Lelaki itu berjalan lebih dulu memasuki area restoran dari arah belakang. Mahira baru ikut menyusul setelahnya dengan mendapati ruang dapur itu sudah rapi. Tak ada siapapun di sana kecuali mereka berdua. 

Hal ini menyeret Mahira akan ingatan masa lalunya dengan Andra yang tak jarang memang dihabiskan di tempat ini atau di belakang restoran sambil menyantap makanan bersama dengan rekan kerja yang lain. Mahira juga sering kali melihat betapa repotnya Andra saat bekerja di dapur. Berteriak lantang sekali saat memberikan perintah pada rekan kerjanya. Tak jarang marah-marah sampai membentak karyawan yang teledor.

Sayangnya, pemandangan itu sudah tak lagi Mahira lihat sebulan ini. Tepatnya setelah Andra mengundurkan diri dari pulau. Berkunjung ke dapur untuk memantau Randu dan kawan-kawannya hanya Mahira lakukan sekali dalam seminggu. Malas rasanya keluar dari Ruang Kerja Ampa untuk melakukan inspeksi dadakan. Jadinya Mahira lebih sering berjibaku di depan layar komputer akhir-akhir ini.

“Hari ini aku mau masakin kamu seafood claypot lagi. Yang dulu malah dihabisin si Randu sama si Yogi, Ra,” terang Andra menjelaskan.

Mahira tak menggubris. Ia malah celingukan memandang sekitar seolah mencari sesuatu.

“Nyari apaan?” tanya Andra yang sudah siap dengan pisau di tangan.

“Gak ada kursi, yah?” Mahira balik bertanya. “Aku kan gak ikut masak. Masa iya berdiri doang liatin kamu, Dra? Aku ambil kursi yang di depan aja deh.”

Mahira sudah siap berjalan ke arah pintu menuju area depan Restoran ketika tiba-tiba Andra malah menariknya ke salah satu sudut dapur. Tepatnya meja yang biasa digunakan untuk menyajikan makanan yang siap dihidangkan ke pelanggan yang biasanya akan diperiksa terlebih dahulu oleh kepala Chef.

“Duduk di sini,” kata Andra sambil menepuk alas meja itu, “atau mau aku angkat tubuh kamu dan dudukin kamu di sini?” sambungnya dengan seringai tipis terurai.

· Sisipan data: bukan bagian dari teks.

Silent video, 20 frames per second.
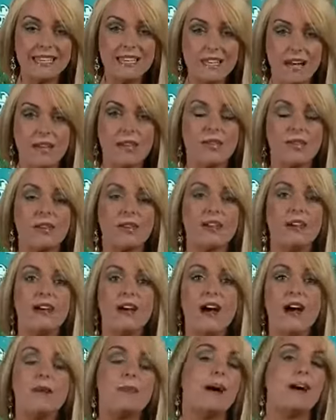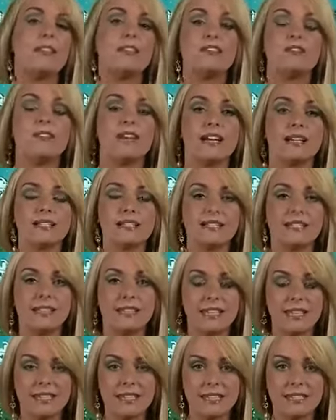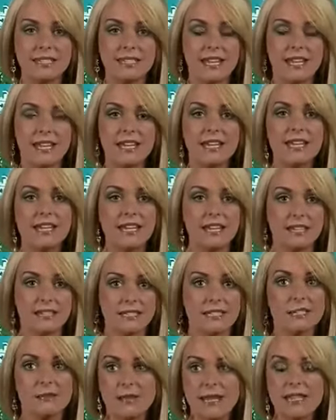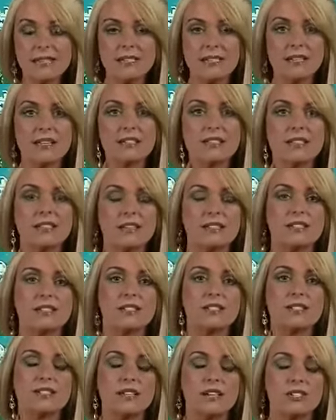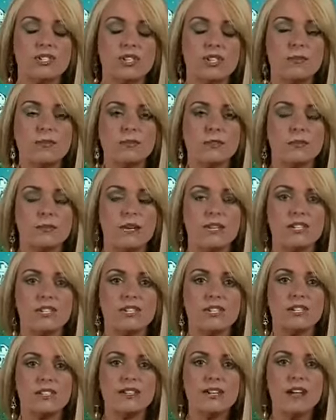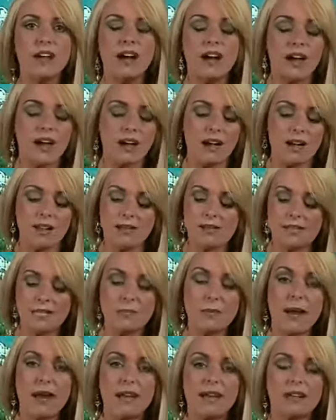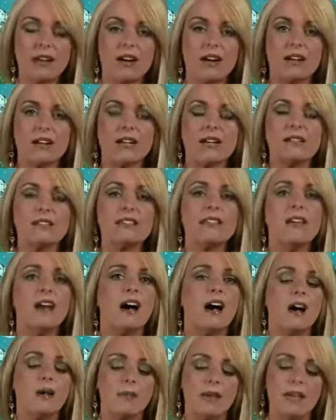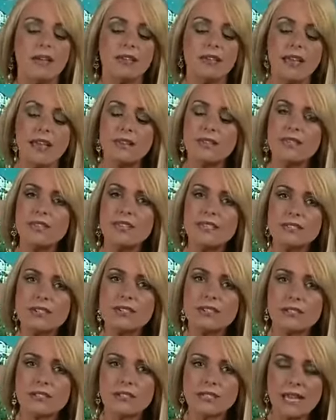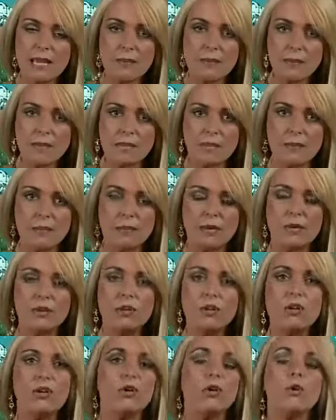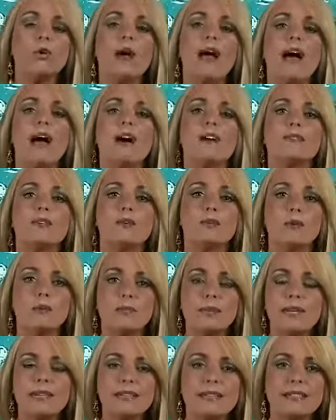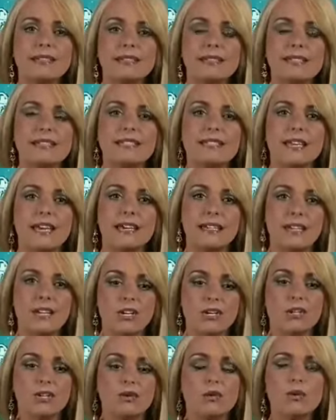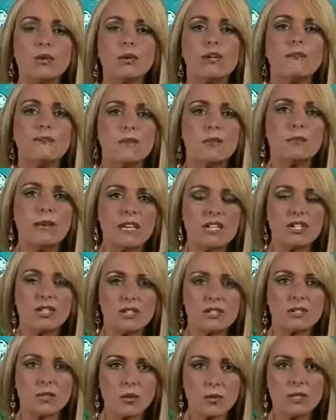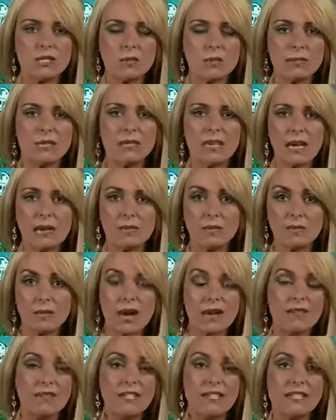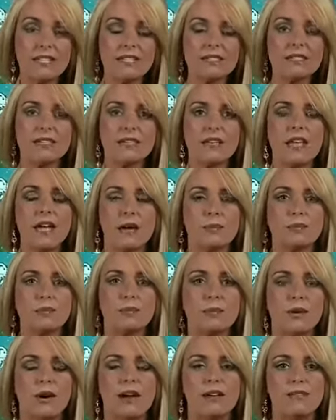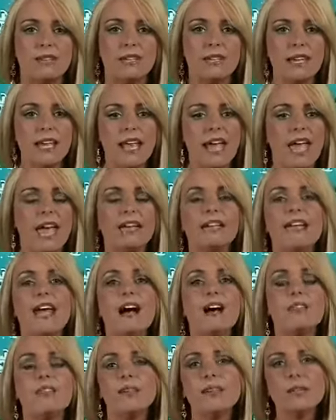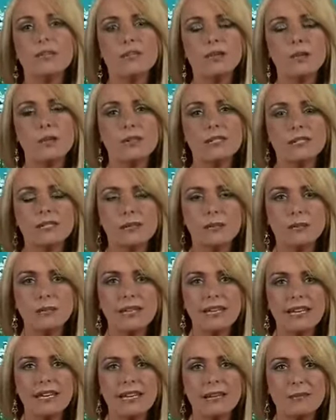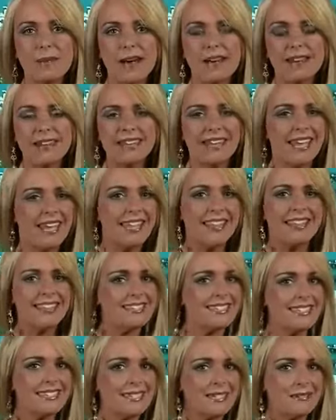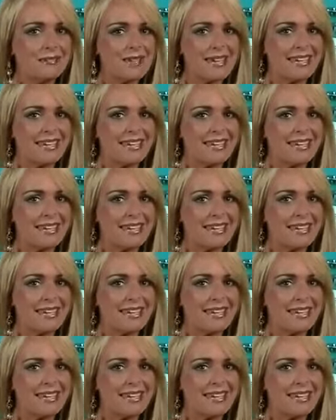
nothing about the fact that the NSA is demanding such, such information uh, and spying on us. Um, and, and these are the same people who have repeatedly said, you know, your information is going to be kept private. It isn't kept private. And now they're the ones complaining about it. This isn't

Mahira kontan saja langsung menaruh dua telapak tangannya di atas meja, sebelum kemudian menekannya erat hingga tubuhnya spontan terangkat dan akhirnya dapat duduk di atasnya. “Sudah. Aku bisa duduk sendiri kok. Sana masak!” usir Mahira kemudian sampai-sampai mendorong tubuh Andra yang dirasa jaraknya terlalu dekat dengannya. Sampai membuat Mahira mampu menghidu aroma wangi dari tubuh lelaki itu.

Ya Tuhan!

“Kenapa sih? Kok kayak yang anti banget dideketin? Tadi siang enggak tuh!” goda Andra.

Mahira malu bukan main karena Andra malah menyinggung hal itu lagi. “Gimana kerjaan kamu sekarang? Seneng udah jadi chef terkenal?” Ia memilih mengalihkan topik lagi. Demi mengamankan rasa malunya akan tak semakin bertumpuk kalau terus membahas kejadian tadi siang.

Andra tersenyum sebentar sebelum mengambil seekor cumi dari dalam wadah. Dengan cekatan ia membelah, menarik, dan memotong-motong bagian luar hewan itu.

“Udah terkenal sejak dulu kok, jadi biasa aja.” Andra masih meladeni Mahira. Hal itu tak membuat konsentrasinya dalam memasak terganggu. Justru ia sangat senang bisa berbincang begini dengan perempuan itu. Membuat ia jadi ingat kebersamaan mereka dulu.

“Terkenal karena diselingkuhi maksudnya?” timpal Mahira lagi. Ia memainkan dua kakinya yang menjuntai ke bawah demi mengusir rasa grogi. 

Andra terkekeh. “Itu maksudku. Dan … terkenal karena nikung adik mantan yang selingkuh.”

Raut wajah Mahira langsung meredup. “Di mata orang, aku juga dikenal jadi cewek yang ngerebut pacar dari mantan kakaknya sendiri.”

“Sorry. Itu salahku, Hira.” Andra menatap Mahira dari kejauhan cukup lama. Sengaja menghentikan kesibukannya tadi. “Kamu berhak buat gak maafin aku karena kesalahan waktu itu.”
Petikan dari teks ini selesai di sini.